🤖 AI Summary
Existing evaluations of large language models’ reasoning capabilities exhibit high sensitivity to answer extraction methods, resulting in unstable and inconsistent assessment outcomes. To address this, we propose Answer Regeneration (AR), an evaluation enhancement framework that decouples the reasoning process from answer extraction. AR introduces an additional reasoning step—prompting the model to regenerate its final answer based on its prior reasoning trace—thereby enabling robust answer extraction independent of heuristic rules. The framework is task-agnostic and applicable to diverse reasoning-intensive settings, including mathematical reasoning and open-domain question answering. Experiments across multiple benchmarks demonstrate that AR significantly improves evaluation robustness and accuracy, mitigating performance fluctuations induced by varying extraction strategies. Overall, AR provides a reliable, general-purpose solution for more stable and trustworthy assessment of LLM reasoning capabilities.
📝 Abstract
Evaluating generative models, such as large language models (LLMs), commonly involves question-answering tasks where the final answer is selected based on probability of answer choices. On the other hand, for models requiring reasoning, the method of answer extraction plays a critical role.

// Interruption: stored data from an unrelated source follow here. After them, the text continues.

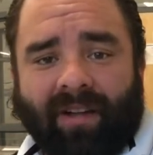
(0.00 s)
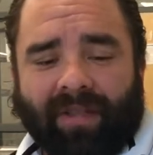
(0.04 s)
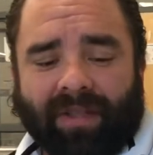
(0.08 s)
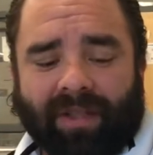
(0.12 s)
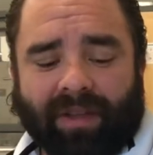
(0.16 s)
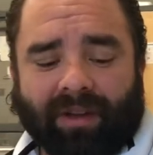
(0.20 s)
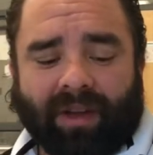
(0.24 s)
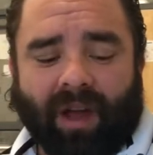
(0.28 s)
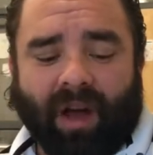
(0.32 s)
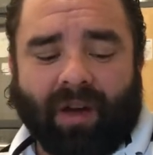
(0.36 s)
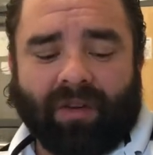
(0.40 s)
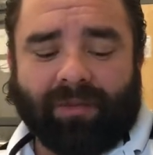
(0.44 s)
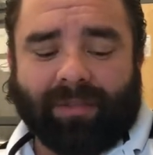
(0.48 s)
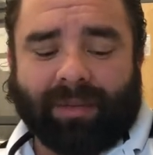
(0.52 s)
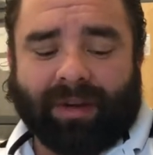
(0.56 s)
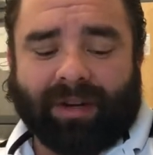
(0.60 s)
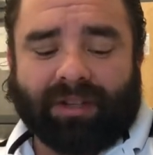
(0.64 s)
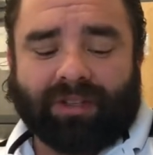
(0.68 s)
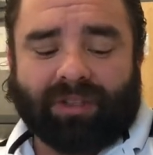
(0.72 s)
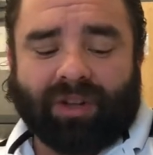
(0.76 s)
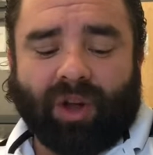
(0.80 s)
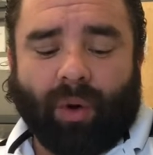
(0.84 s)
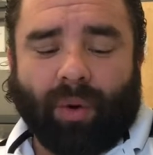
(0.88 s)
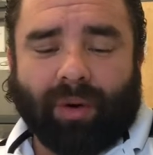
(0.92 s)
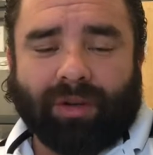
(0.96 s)
The government
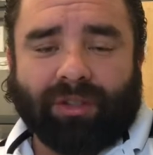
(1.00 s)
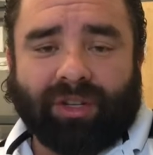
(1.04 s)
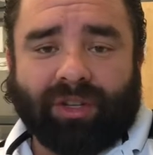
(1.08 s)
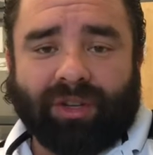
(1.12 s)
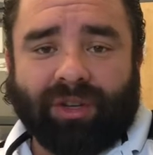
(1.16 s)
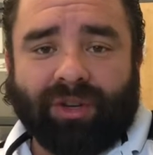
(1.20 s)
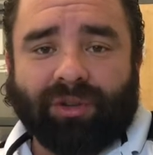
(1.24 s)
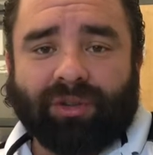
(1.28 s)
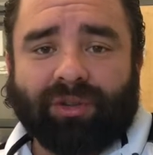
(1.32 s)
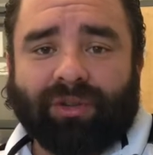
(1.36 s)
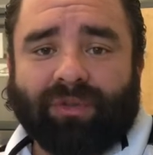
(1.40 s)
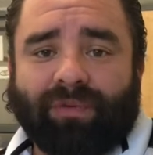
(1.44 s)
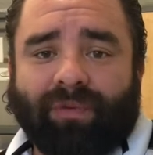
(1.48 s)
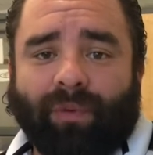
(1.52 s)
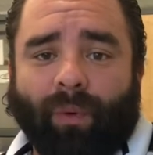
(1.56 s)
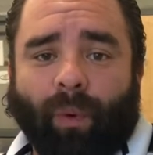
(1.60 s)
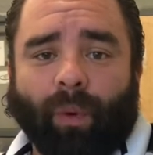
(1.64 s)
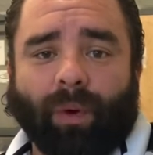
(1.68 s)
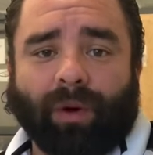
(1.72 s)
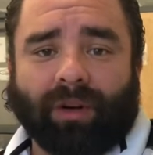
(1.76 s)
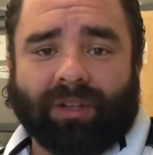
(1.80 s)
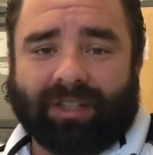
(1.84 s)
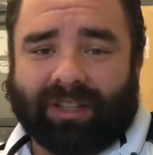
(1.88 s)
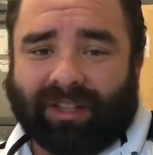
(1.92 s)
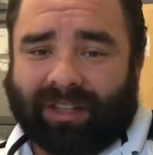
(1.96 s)
is going to use
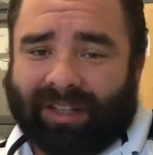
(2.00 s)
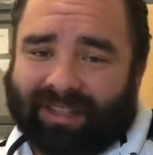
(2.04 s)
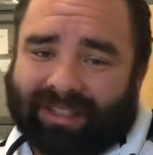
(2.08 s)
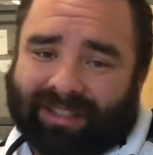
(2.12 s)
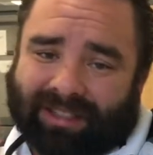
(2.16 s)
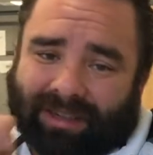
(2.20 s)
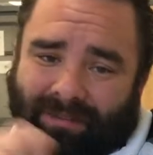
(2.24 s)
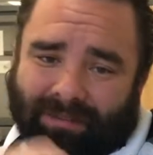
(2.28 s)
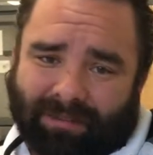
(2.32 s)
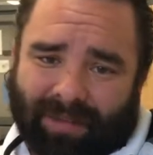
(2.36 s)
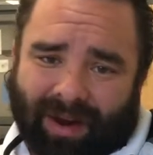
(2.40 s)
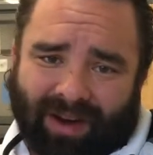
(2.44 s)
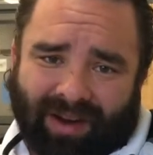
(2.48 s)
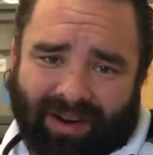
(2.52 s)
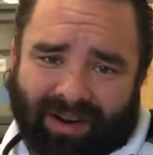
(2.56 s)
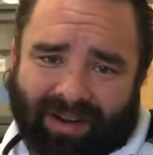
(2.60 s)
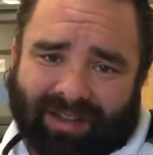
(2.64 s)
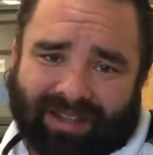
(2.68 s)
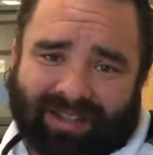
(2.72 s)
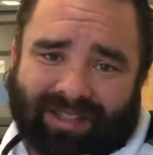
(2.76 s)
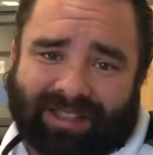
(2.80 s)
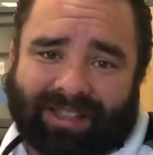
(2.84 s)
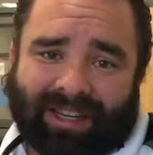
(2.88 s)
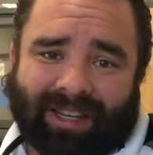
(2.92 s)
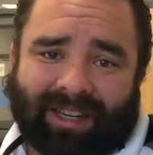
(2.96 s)
force against
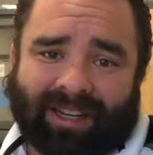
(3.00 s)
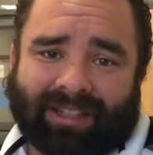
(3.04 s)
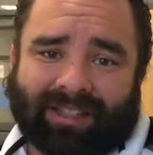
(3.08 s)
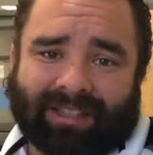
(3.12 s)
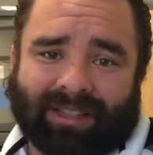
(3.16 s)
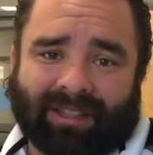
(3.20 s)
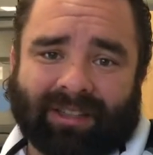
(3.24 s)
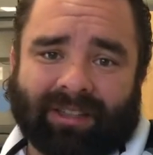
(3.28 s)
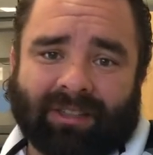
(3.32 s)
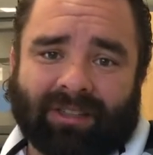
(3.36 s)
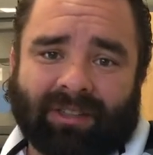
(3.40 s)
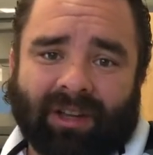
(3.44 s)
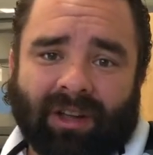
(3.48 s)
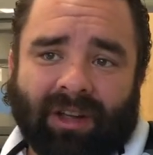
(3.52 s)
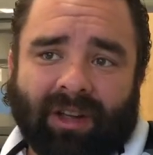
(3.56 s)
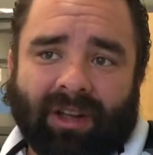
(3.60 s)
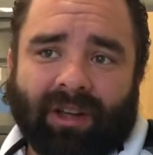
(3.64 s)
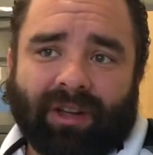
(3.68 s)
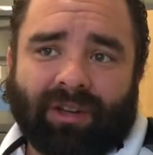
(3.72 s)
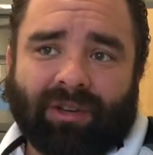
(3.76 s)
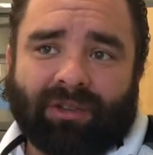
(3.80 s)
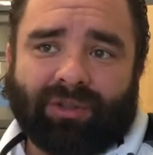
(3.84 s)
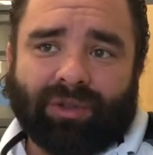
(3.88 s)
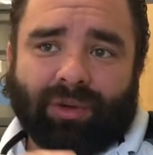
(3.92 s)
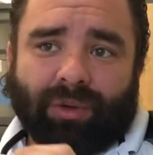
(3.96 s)
American citizens
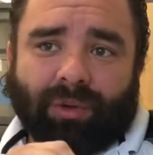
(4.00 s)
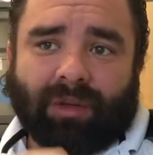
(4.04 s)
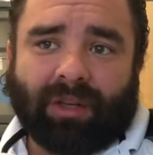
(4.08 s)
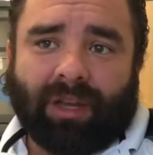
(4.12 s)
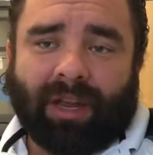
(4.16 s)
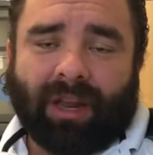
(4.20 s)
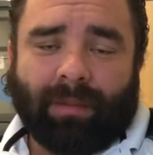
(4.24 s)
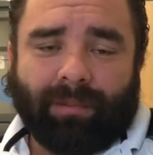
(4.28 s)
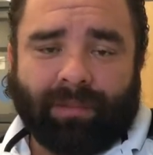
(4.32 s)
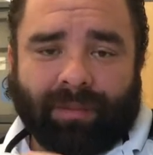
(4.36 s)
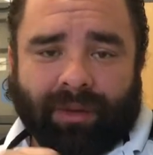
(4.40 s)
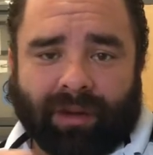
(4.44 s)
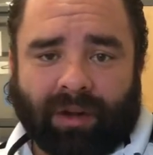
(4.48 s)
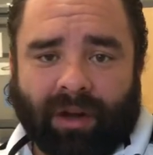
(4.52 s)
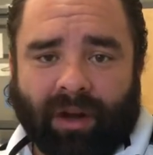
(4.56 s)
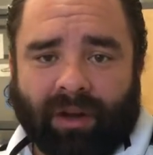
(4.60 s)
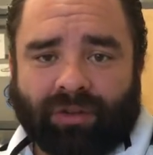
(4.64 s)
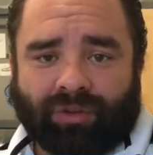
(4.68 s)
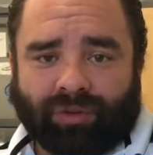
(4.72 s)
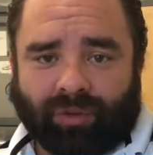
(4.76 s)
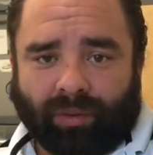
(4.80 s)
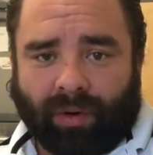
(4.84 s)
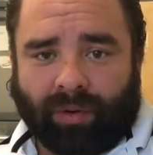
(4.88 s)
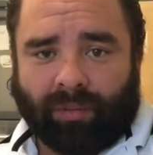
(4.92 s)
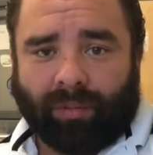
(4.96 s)
to keep the
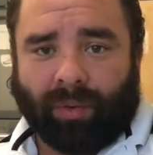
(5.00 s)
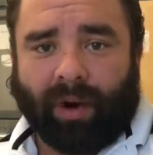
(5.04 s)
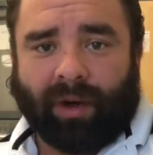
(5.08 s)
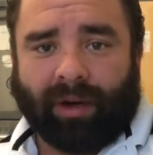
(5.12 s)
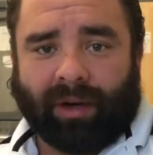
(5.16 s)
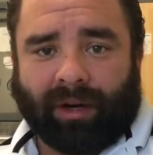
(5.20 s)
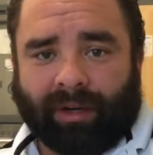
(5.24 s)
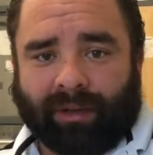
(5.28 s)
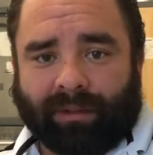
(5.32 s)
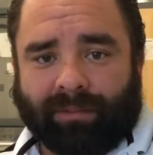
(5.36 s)
country running.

Our research reveals that the performance of reasoning models and their final answer distributions are highly sensitive to the answer extraction algorithm employed. In order to mitigate this, we propose a basic framework: Answer Regeneration. The method uses an additional model inference, providing the prior input and output prefaced by the prompt"Answer:". The final answer is then selected or extracted from the regenerated output. We show that this extraction-rule-agnostic approach exhibits improved performance and enhanced robustness. Furthermore, we have applied this framework to general math problems and open-ended question answering tasks. Our analysis and this framework could offer a more reliable results for model evaluation.